HP blade PCs to be offered to the channel

Hewlett-Packard will make available to the reseller and integrator channel a product that until now has been only available direct from HP.

Hewlett-Packard on Nov. 1 will make available to the reseller and integrator channel a product that until now has been only available direct from HP?namely, HP blade computers. The company calls its blade lineup Consolidated Client Infrastructure (CCI).

Blades are PCs in a low-height rack configuration, designed to be housed in a central facility and accessed by users via a LAN or over a WAN using thin clients.

John Snaider, HP's vice president for business PCs in North America, said several federal customers are using blade setups. He declined to identify the agencies, but said they are used in enterprise quantities.

Agencies like the CCI idea, Snaider said, because client PCs are more secure in a central facility and because users don't have physical access they can't load rogue software or introduce viruses and other malware with CDs or keychain drives.

He added that federal resellers had already expressed interest in obtaining CCI products. Some will simply resell them, but others will build host facilities that government customers can use on a time-sharing or fee basis.

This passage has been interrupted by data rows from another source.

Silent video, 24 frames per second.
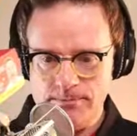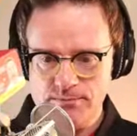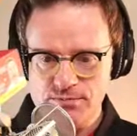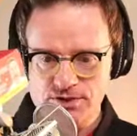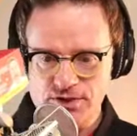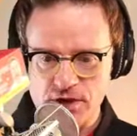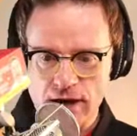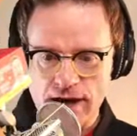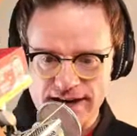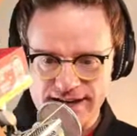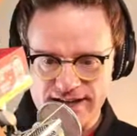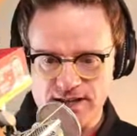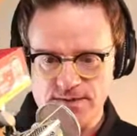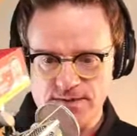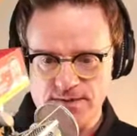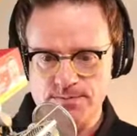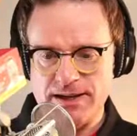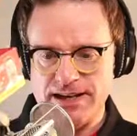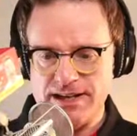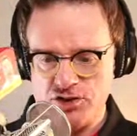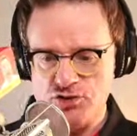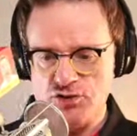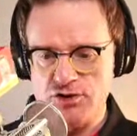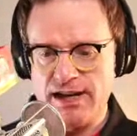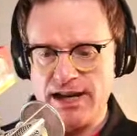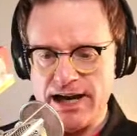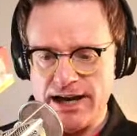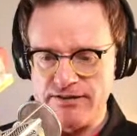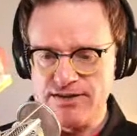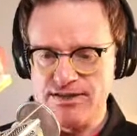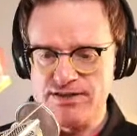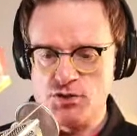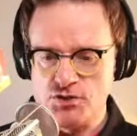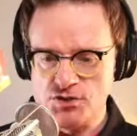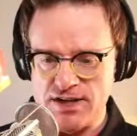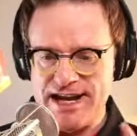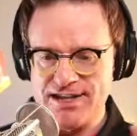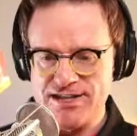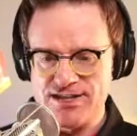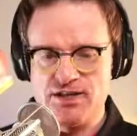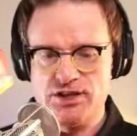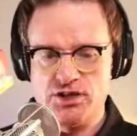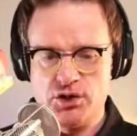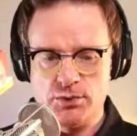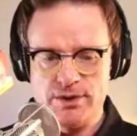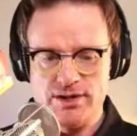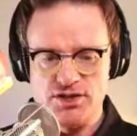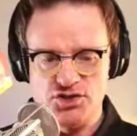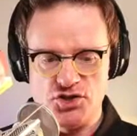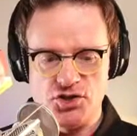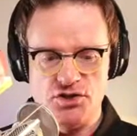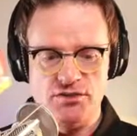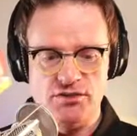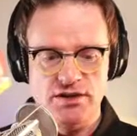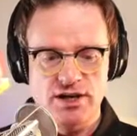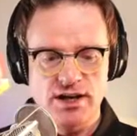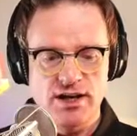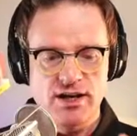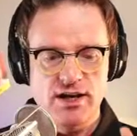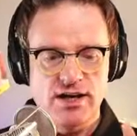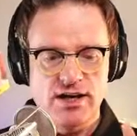So an explanatory live is also asking the question.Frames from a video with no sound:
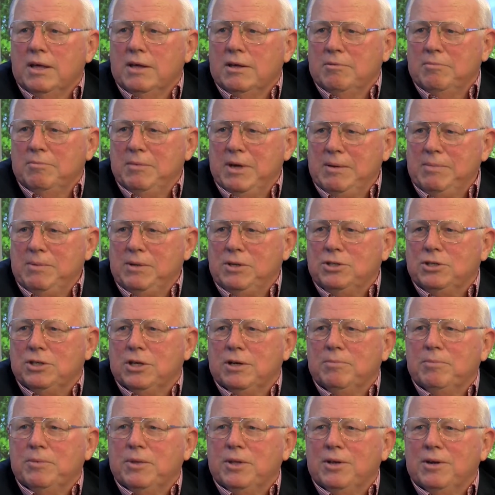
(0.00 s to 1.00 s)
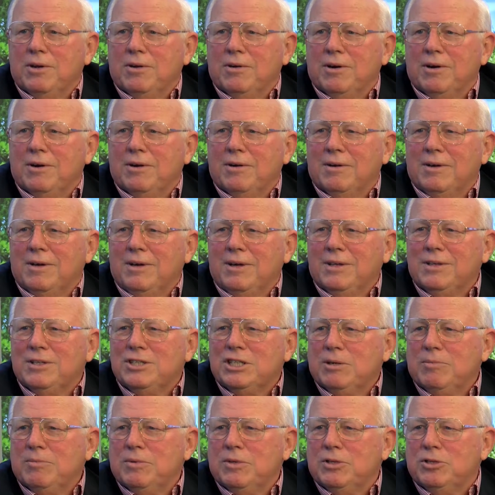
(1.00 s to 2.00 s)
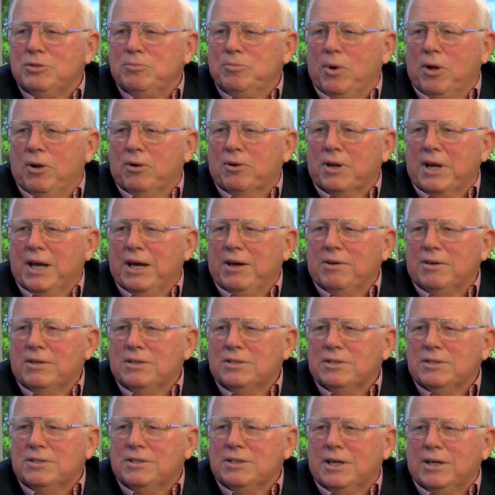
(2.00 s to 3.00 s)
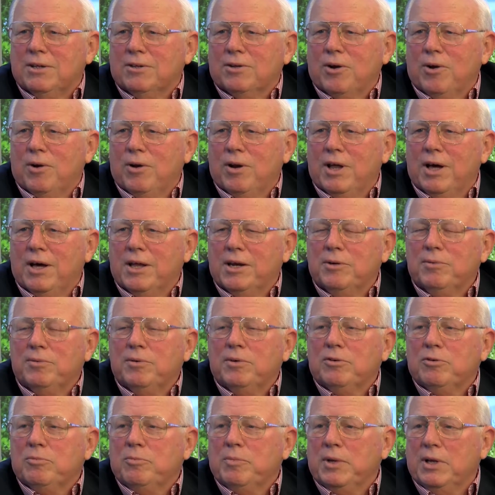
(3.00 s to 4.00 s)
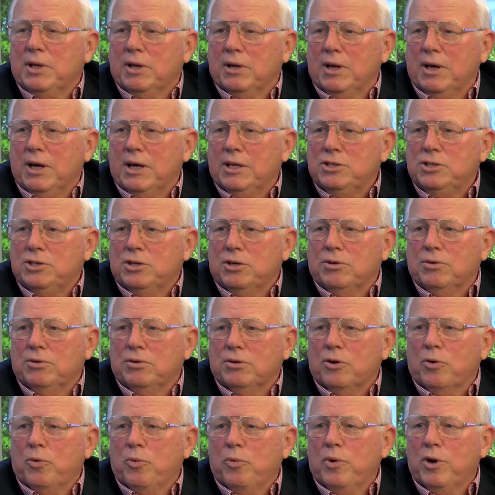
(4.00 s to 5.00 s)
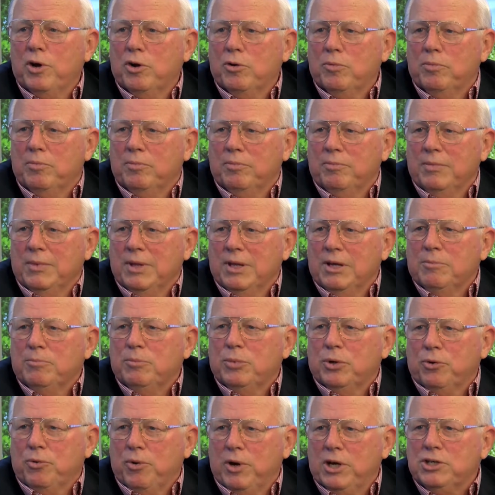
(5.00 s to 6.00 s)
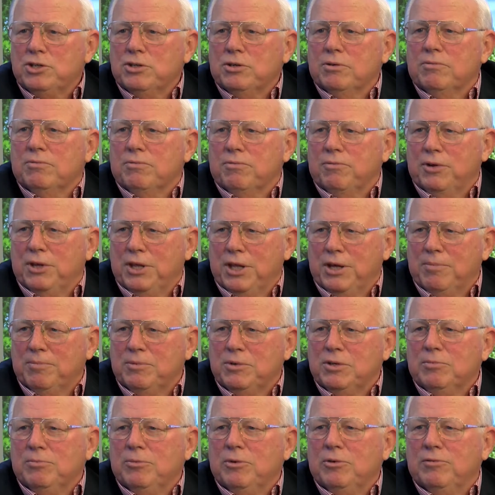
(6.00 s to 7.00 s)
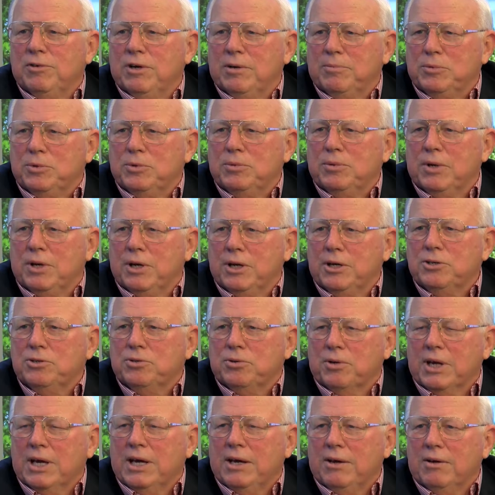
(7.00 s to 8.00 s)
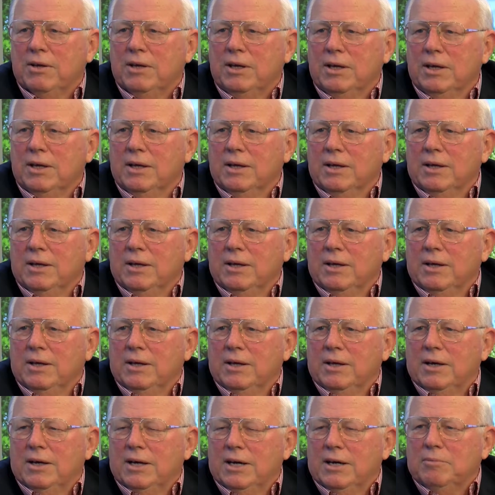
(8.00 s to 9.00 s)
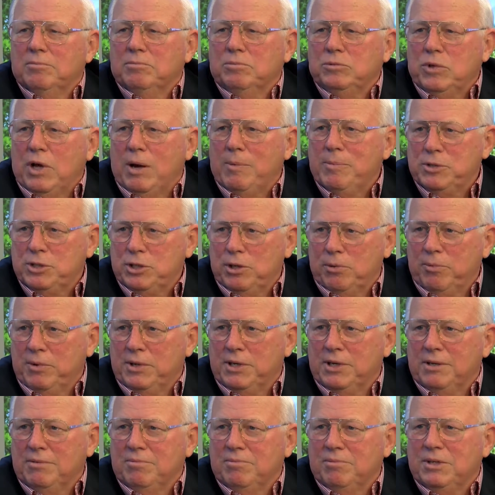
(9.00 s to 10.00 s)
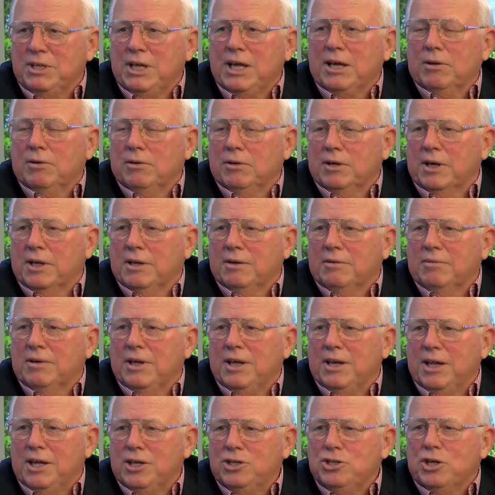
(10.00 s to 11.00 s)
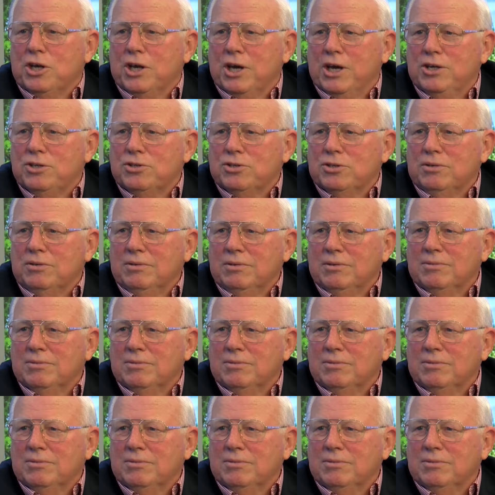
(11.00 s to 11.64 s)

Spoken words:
maybe some that are in some of the smaller counties in South Carolina where it would be a logical career progression for them to move up to a larger county. Obviously, we take a look at education,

At a day of briefings in New York, HP also said it would make available a light version of its HP Open View Client Configuration Manager. The existing version automates the maintenance of software in PCs and other devices on a network.

According to Bob Myer of HP's change and configuration management group, federal agencies are among the largest users of the full version. He said EDS Corp. uses it to maintain integrity of the hundreds of thousands of seats on the Navy Marine Corps Intranet. Military branches use it to make sure new versions of tactical software are distributed identically to all platforms worldwide.

The new version will be priced at $75 per device managed, versus $123 per device for the enterprise edition. The so-called premium version requires more manual intervention and is intended for smaller bureaus or businesses. New HP PCs come with the client component of Open View already installed.